- Status: Active
- Genre: Algebraic and enumerative combinatorics
- Frequency: Annual
- Inaugurated: 1988
- Website: FPSAC/SFCA

= International Conference on Formal Power Series and Algebraic Combinatorics =

International academic conference

The International Conference on Formal Power Series and Algebraic Combinatorics (FPSAC) is an annual academic conference in the areas of algebraic and enumerative combinatorics and their applications and relations with other areas of mathematics, physics, biology and computer science.

==History==

FPSAC was first held in 1988 and has been held annually since 1990, typically in June or July.

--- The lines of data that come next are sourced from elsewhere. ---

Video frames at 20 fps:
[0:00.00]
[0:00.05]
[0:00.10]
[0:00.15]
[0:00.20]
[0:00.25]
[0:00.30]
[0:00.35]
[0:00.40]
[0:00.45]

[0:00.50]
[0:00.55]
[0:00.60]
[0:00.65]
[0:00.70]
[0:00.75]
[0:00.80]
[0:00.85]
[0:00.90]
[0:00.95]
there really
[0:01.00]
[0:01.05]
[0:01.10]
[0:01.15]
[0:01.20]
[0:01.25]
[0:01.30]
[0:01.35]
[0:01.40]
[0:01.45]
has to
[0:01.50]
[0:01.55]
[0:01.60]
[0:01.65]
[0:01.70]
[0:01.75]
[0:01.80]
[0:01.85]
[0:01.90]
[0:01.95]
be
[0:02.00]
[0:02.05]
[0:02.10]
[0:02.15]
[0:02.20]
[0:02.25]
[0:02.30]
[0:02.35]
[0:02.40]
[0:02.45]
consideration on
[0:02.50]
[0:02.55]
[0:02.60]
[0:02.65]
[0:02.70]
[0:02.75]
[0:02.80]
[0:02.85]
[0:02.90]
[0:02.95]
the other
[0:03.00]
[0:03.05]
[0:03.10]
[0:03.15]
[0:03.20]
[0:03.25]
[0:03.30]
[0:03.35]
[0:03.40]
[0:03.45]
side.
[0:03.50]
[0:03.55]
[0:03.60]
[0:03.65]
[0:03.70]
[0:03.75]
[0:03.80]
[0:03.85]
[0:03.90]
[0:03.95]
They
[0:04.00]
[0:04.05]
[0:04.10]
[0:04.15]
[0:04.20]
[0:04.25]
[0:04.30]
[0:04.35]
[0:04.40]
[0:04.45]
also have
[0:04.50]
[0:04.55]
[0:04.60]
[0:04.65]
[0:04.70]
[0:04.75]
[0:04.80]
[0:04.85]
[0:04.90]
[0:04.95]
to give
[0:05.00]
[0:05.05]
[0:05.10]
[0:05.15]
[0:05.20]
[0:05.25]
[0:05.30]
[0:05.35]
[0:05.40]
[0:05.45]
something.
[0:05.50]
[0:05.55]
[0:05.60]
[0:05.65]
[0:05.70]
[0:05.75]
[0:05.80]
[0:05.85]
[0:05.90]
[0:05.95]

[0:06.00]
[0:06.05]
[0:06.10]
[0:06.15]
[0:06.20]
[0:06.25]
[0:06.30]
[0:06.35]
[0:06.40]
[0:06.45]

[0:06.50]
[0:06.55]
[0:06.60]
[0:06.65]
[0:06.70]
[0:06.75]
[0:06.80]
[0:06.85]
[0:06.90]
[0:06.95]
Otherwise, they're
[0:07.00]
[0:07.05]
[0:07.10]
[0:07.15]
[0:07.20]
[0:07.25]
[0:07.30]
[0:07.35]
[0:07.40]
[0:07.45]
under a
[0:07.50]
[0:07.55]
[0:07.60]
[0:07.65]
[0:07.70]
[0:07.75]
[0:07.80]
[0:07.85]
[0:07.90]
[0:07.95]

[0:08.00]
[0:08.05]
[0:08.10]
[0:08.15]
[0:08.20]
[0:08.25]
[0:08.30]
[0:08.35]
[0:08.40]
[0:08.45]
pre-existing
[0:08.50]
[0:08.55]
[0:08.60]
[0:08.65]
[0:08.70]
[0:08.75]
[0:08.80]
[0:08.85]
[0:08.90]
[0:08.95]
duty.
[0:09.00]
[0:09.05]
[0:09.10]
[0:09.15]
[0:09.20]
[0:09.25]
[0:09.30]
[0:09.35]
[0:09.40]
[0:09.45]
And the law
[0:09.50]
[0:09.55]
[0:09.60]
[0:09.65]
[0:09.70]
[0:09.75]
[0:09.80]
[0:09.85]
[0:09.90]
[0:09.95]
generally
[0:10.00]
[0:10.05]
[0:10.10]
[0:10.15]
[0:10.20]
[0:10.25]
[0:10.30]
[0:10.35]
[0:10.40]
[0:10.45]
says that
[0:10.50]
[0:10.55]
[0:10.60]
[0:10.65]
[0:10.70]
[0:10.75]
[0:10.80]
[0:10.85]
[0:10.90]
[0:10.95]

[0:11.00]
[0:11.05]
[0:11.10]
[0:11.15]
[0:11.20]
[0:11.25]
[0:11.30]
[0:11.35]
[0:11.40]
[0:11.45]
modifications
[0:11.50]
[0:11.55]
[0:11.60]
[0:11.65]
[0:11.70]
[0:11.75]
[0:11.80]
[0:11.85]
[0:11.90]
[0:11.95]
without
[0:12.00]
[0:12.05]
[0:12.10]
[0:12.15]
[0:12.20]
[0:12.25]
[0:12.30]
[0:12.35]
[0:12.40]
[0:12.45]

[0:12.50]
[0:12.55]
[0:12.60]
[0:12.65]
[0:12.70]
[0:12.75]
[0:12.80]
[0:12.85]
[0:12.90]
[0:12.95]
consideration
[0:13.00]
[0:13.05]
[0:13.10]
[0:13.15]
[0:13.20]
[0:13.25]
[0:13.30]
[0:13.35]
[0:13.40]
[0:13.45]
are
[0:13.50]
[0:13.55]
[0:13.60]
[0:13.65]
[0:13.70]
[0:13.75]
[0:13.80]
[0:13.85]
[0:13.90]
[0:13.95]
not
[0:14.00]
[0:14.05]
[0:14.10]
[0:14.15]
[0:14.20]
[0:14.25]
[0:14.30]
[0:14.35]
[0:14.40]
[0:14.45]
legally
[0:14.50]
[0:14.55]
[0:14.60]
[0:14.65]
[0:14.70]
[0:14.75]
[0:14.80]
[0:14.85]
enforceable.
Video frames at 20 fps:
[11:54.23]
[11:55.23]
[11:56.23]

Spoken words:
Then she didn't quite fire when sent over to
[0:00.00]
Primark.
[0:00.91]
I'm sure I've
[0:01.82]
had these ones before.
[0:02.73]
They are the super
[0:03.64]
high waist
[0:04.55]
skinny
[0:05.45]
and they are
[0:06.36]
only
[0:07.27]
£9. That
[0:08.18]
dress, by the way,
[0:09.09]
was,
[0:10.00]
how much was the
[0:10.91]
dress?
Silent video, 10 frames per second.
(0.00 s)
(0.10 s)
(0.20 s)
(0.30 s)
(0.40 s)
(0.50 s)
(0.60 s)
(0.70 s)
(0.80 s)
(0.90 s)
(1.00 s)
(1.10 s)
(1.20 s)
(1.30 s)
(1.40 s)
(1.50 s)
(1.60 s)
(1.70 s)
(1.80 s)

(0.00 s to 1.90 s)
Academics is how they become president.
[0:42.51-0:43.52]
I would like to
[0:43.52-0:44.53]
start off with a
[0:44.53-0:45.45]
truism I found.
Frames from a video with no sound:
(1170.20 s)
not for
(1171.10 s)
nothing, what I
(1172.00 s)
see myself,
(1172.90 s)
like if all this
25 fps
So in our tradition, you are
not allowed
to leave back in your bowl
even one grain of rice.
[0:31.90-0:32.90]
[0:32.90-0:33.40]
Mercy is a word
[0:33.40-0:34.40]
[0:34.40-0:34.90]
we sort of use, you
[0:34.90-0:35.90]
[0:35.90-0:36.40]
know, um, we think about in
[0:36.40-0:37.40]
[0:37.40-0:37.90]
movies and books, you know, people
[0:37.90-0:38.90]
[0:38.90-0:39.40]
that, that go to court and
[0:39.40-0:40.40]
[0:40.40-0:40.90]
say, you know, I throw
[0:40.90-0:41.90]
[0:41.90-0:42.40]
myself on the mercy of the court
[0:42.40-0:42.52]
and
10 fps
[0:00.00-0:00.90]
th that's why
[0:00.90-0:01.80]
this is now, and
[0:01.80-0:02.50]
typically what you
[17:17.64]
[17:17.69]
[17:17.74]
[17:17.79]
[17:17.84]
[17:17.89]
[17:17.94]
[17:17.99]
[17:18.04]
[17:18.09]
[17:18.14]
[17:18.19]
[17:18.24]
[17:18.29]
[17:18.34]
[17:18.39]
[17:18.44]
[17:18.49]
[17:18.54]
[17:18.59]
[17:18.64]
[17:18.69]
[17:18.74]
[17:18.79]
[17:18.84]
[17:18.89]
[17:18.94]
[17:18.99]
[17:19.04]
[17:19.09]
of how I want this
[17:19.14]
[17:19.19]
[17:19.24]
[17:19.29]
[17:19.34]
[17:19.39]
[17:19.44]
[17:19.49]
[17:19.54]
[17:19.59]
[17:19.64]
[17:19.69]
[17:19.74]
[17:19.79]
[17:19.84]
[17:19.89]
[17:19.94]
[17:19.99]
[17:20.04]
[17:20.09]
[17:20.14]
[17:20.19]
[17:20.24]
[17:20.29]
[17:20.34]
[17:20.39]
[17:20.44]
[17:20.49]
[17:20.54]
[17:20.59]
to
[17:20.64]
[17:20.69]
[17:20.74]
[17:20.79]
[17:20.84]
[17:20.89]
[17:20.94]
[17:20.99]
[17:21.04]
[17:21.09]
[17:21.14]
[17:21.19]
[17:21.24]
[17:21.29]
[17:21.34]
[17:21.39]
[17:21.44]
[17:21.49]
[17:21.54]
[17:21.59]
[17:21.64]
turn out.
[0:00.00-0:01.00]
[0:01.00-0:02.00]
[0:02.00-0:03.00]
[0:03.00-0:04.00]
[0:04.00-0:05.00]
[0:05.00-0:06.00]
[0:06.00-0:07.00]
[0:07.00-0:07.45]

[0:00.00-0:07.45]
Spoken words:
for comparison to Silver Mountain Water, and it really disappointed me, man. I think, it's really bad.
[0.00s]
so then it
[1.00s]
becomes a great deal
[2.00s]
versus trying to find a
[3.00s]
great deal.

The most recent conference in the series, FPSAC 2026, was held in July 2026 at the University of Washington in Seattle, Washington, USA. The next conference is slated to take place July 5-9, 2027 at University of Galway in Galway, Ireland.

The proceedings of conferences in the series have appeared variously as books published by the American Mathematical Society and Springer, and as issues in the journals Discrete Mathematics, Discrete Mathematics and Theoretical Computer Science, and Séminaire Lotharingien de Combinatoire.

Invited speakers at previous FPSAC conferences include Fields Medalist June Huh, Shaw Prize and Wolf Prize recipient Noga Alon, Steele Prize recipient Richard Stanley, and Wolf Prize and Steele Prize recipient Israel Gelfand.